Of course when I was little I loved and admired Cornelius and Zira as a couple, still do, and while I adore Roddy McDowall’s Cornelius and Caesar equally (and while I know he’s only make-believe, I would, given the chance, gladly have a half dozen of his little monkey babies–is it sick that I find Cornelius that adorable?)… though I am still looking for a man like Cornelius, it’s Kim Hunter’s Zira that I see as She Who Has Risen To the Fore in my heart.

Zira spoke her mind, through 3 Planet Of the Apes films, she not only spoke her mind, but cut through bullshit… even if it was her own. Sure, she was a make-believe monkey (oh… sorry, that’s offensive, I meant “make believe Ape”), but she rings truer to my ears and consciousness than most modern heroines. She is Zira, the chimpanzee to me, far more real than most human characters in even the most “serious” of films. I find characters more identifiable if they are metaphorical, if they are in a fantasy film, than if they are struggling through the distracting banality of our times. Metaphor becomes universal, and reality… well… it’s just that, isn’t it? “Reality.” Zira, on the other hand, was a divinely crafted and inspired magnification of reality. Zira was a manifestation of our noblest traits, a metaphor for how to ethically battle not only our own inner limitations and dilemmas, but how to honestly confront a world gone wrong.

134625.gifLong Live Zira!

I’ve been rewatching all of the classic Planet Of the Apes films, which I first saw when I was a child, and have recognized something new in them, new in my relationship to them. For one, I don’t find them corny, I think they are rather more like fairy tales, parables, metaphors for not only our society but metaphorical in the ways the characters relate and demonstrate clearly defined character traits. In order to really get these movies the audience has to accept them as metaphors, fairy tales or fables. I, of course, take metaphor, fairy tale and fable very seriously.

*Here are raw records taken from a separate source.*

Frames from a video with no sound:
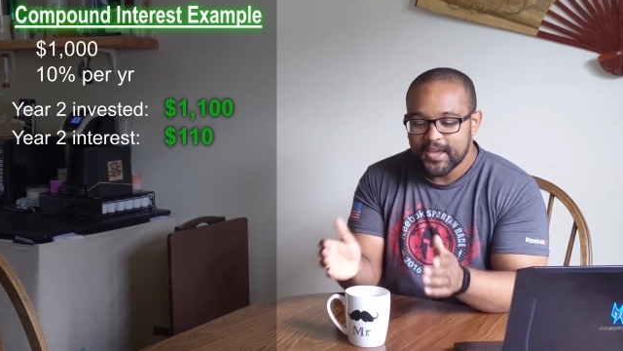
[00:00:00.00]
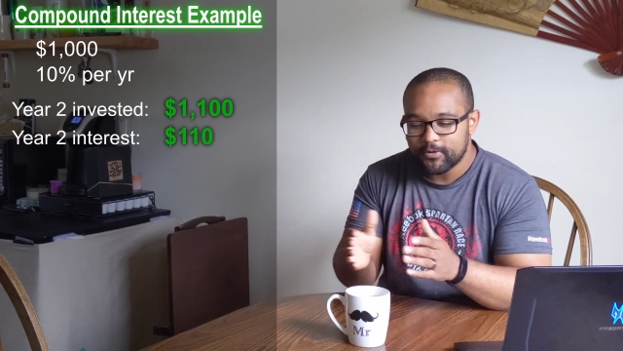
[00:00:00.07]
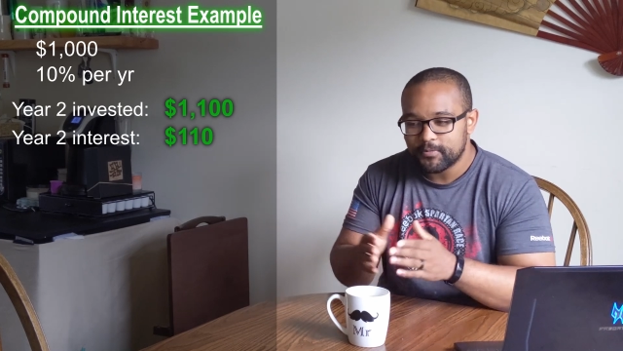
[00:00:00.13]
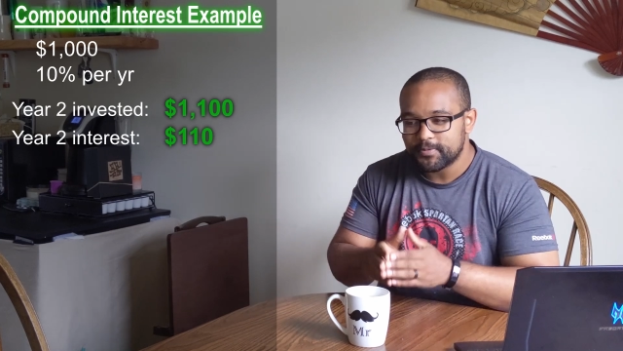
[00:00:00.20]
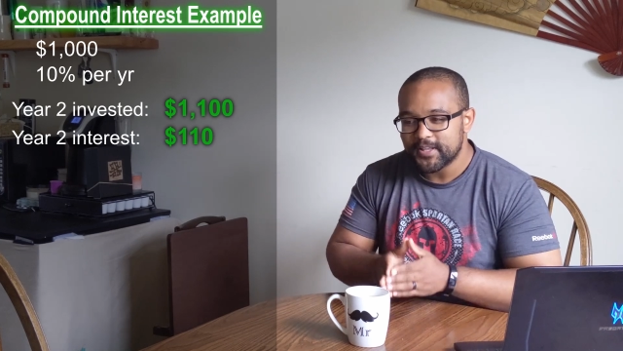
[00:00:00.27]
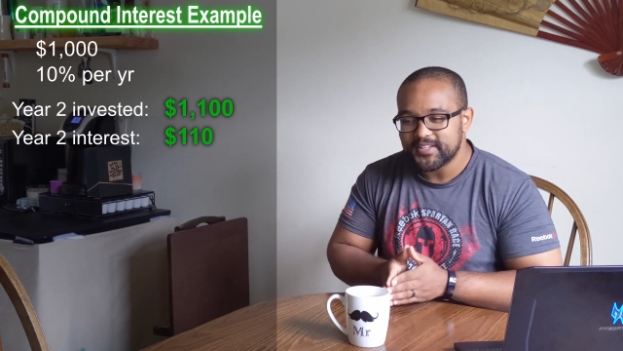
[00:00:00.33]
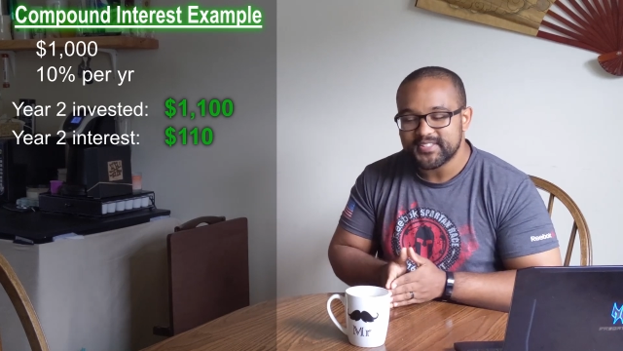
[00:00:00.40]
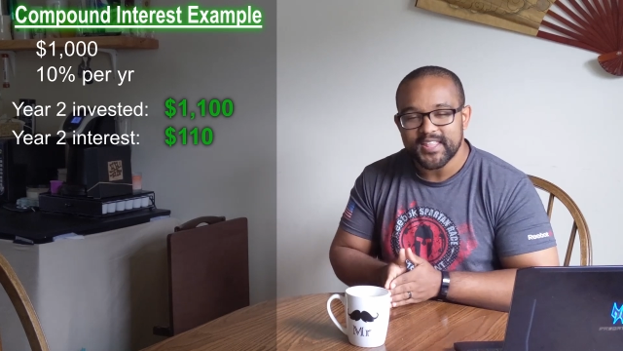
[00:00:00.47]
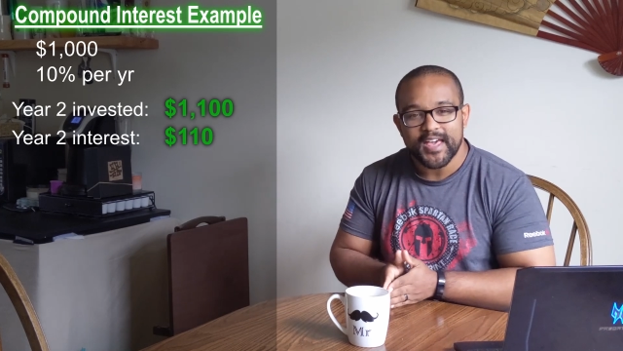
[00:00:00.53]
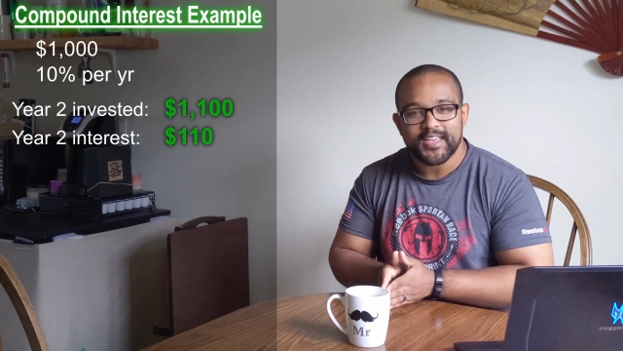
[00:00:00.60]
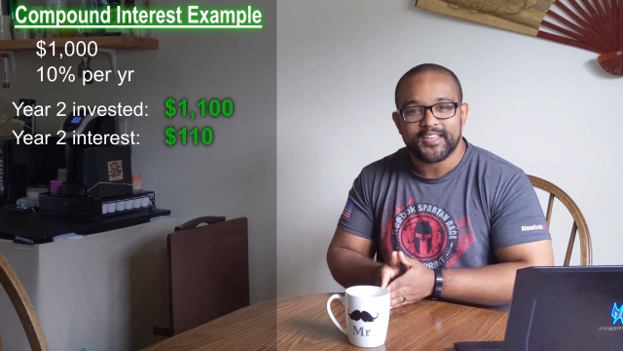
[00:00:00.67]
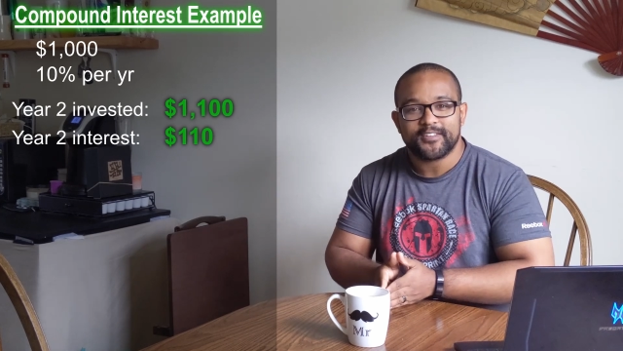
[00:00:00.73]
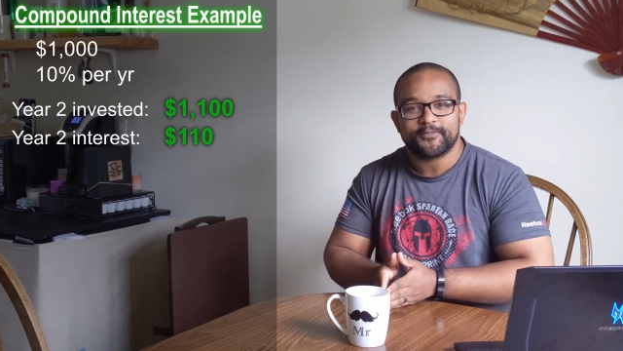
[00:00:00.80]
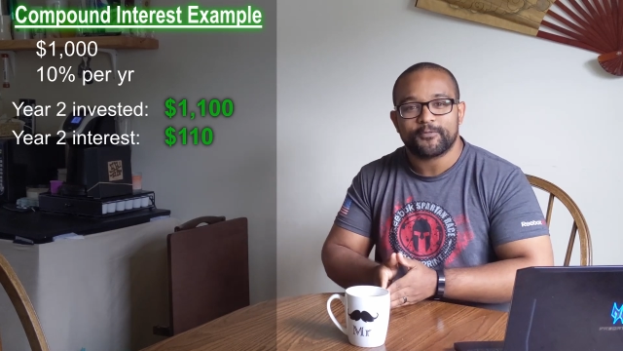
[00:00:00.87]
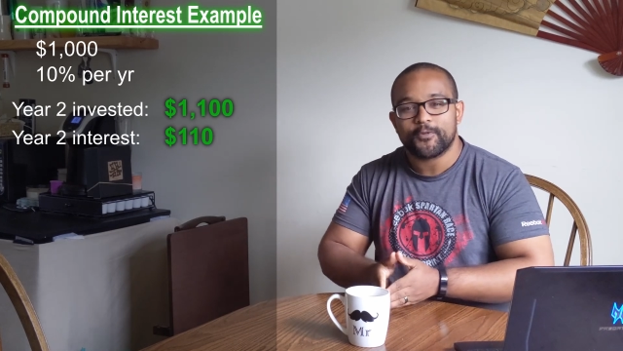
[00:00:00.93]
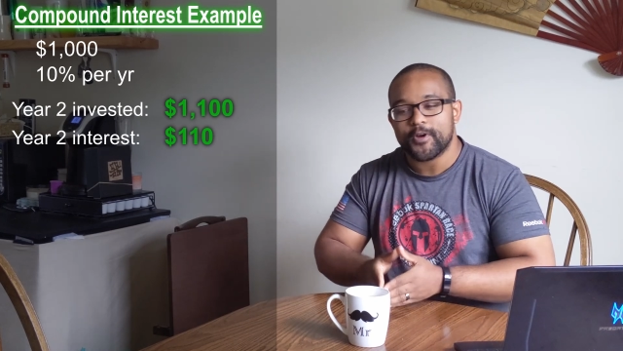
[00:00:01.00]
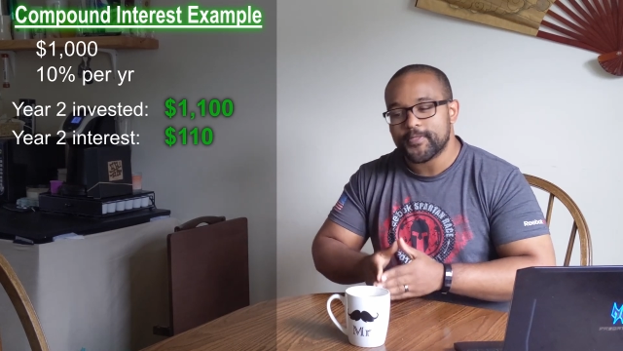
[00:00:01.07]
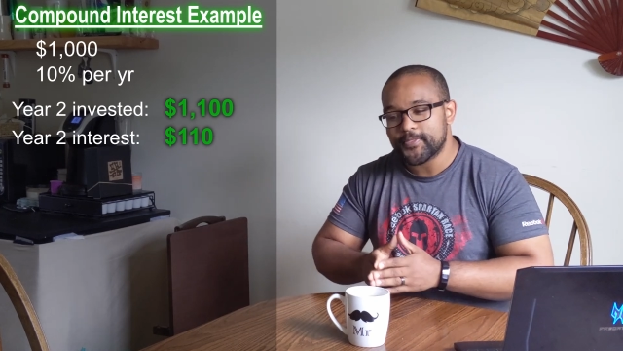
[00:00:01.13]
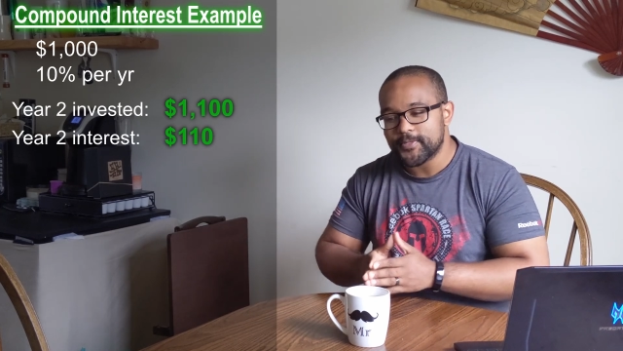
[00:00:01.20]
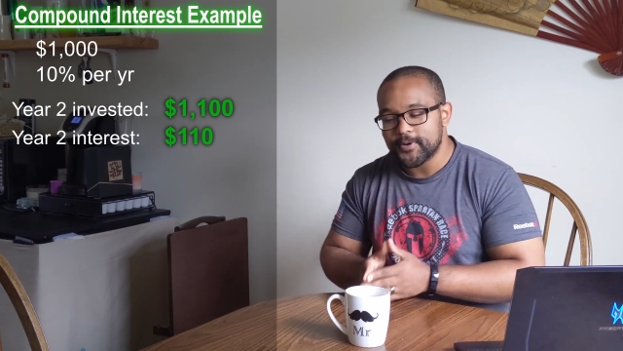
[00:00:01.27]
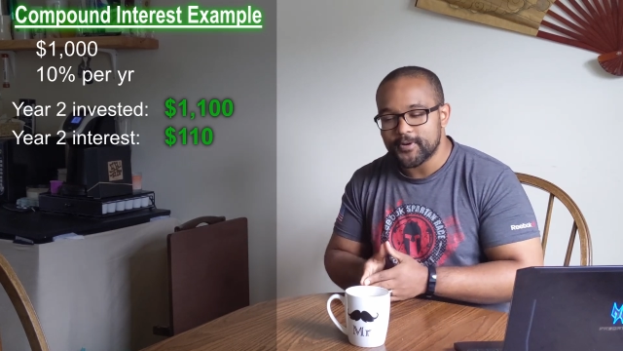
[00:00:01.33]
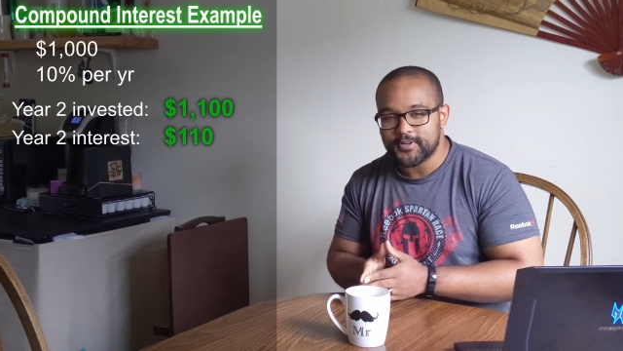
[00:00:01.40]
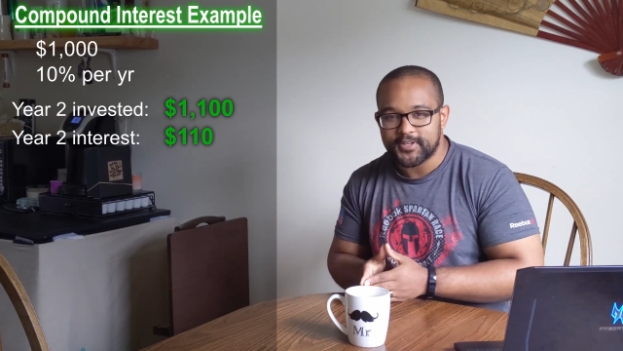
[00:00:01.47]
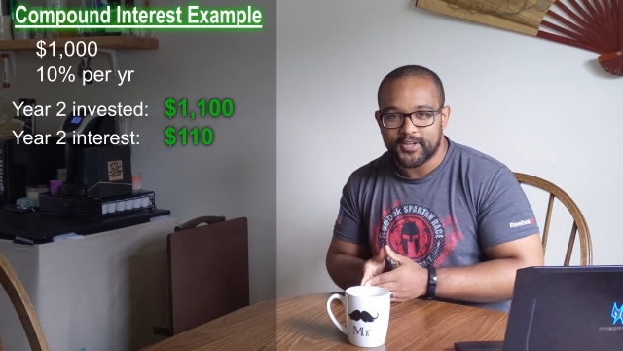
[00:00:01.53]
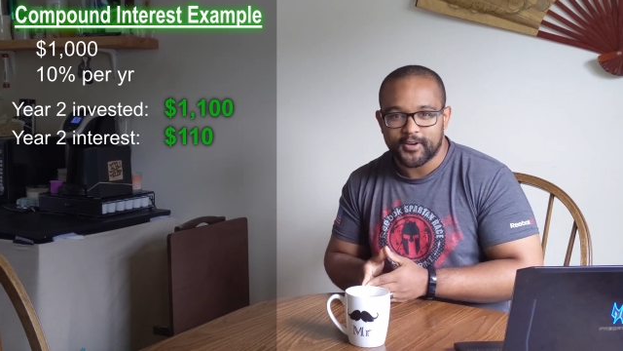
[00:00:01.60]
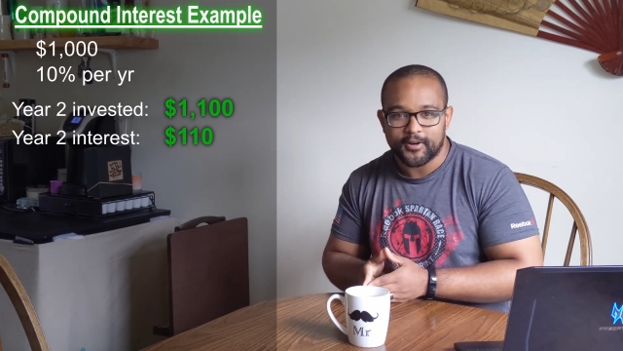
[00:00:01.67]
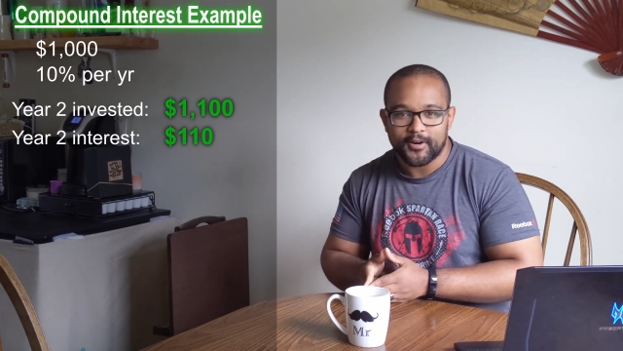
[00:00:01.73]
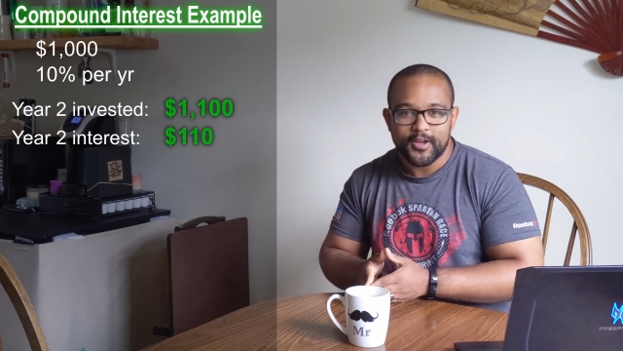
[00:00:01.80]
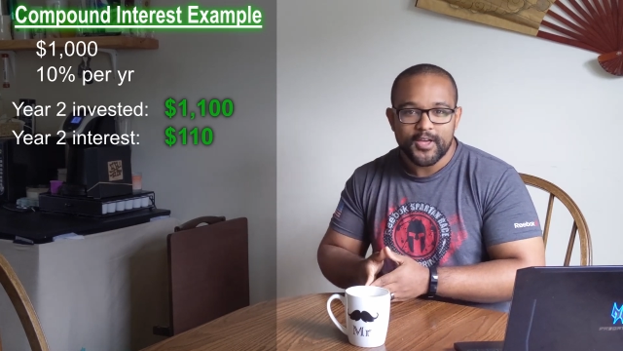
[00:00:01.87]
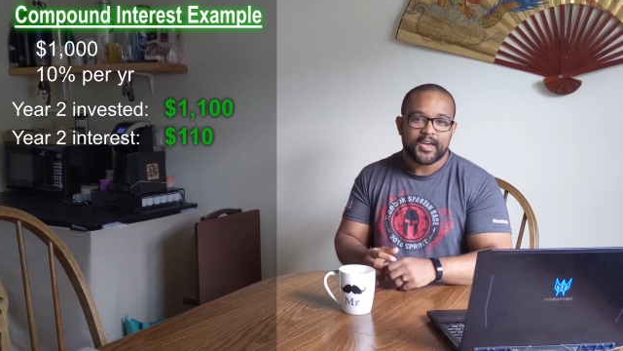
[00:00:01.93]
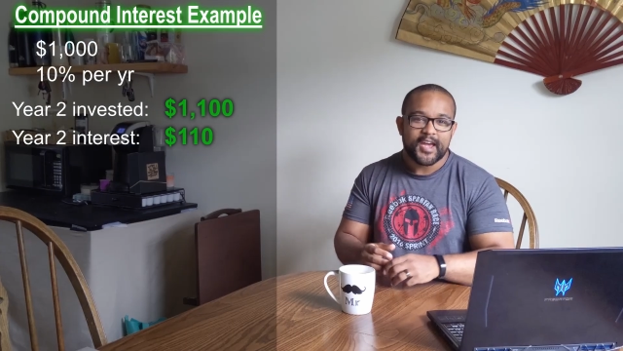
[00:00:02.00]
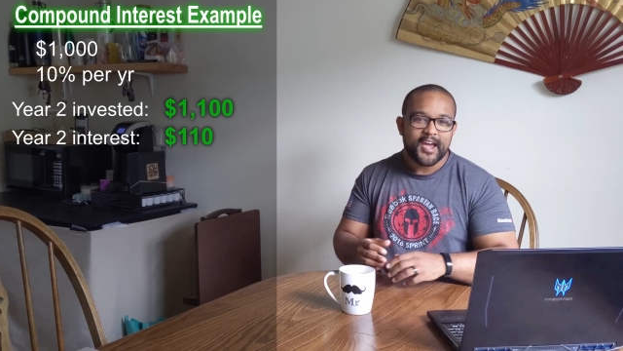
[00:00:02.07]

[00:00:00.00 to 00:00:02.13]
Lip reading: and we place that in for a third year.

Upon this most recent viewing I realized the beautiful dynamic between Cornelius and Zira. I realized things I had missed as a kid, because I now understand the world as an adult (well… sometimes, anyhow). I recently recognized the very real adult problems these characters are faced with, and the realistic and adult way they handle their dilemmas. Cornelius is a beautiful loving and principled pragmatist. While he agrees with his outspoken, and dare I say “stubborn” wife, he wants to pursue his work, make his points, and let the chips fall where they may. Cornelius understands the politics of his situation. Zira, on the other hand, doesn’t have much patience for pragmatism or the way ignorance wields power. She is more fiery and emotional, and willing to take a stand and take risks… and to accept the consequences. She has strong principles and stands for them, and throughout the course of the series of movies, this frequently gets her into trouble. Zira tells the truth in a world that functions through carefully crafted lies and illusion. What is more, she even cuts through her own bullshit and sees herself for who she is, and her actions for what they are. Zira learns, she discovers things about herself, essentially, she evolves. In what is perhaps the most touching of the Apes films (“Escape From the Planet Of the Apes”), Cornelius becomes frequently enraged at the savage way they are being treated by humans, but in the middle of one of his most righteous fits it is Zira who takes pause to point out that they had once done the the very things that are being done to them to humans back in their time; on their world. That, more than anything, is what endears me most to Zira, she is not a hypocrite… then again, neither is Cornelius, who sighs, sits down, and acknowledges that what she says is true. The ending of that film has always pained me, but even as a child, it was so well done that I accepted it.

Am I making too much of this? Well, that’s up to you, but I do know this, if I had a little girl, I would most definitely want her to see these films. I would want her to admire Zira, just as I always have. I would want her young consciousness influenced by Zira’s example. If you can think of a better role model than Zira for a young girl, I’d like to know who she is.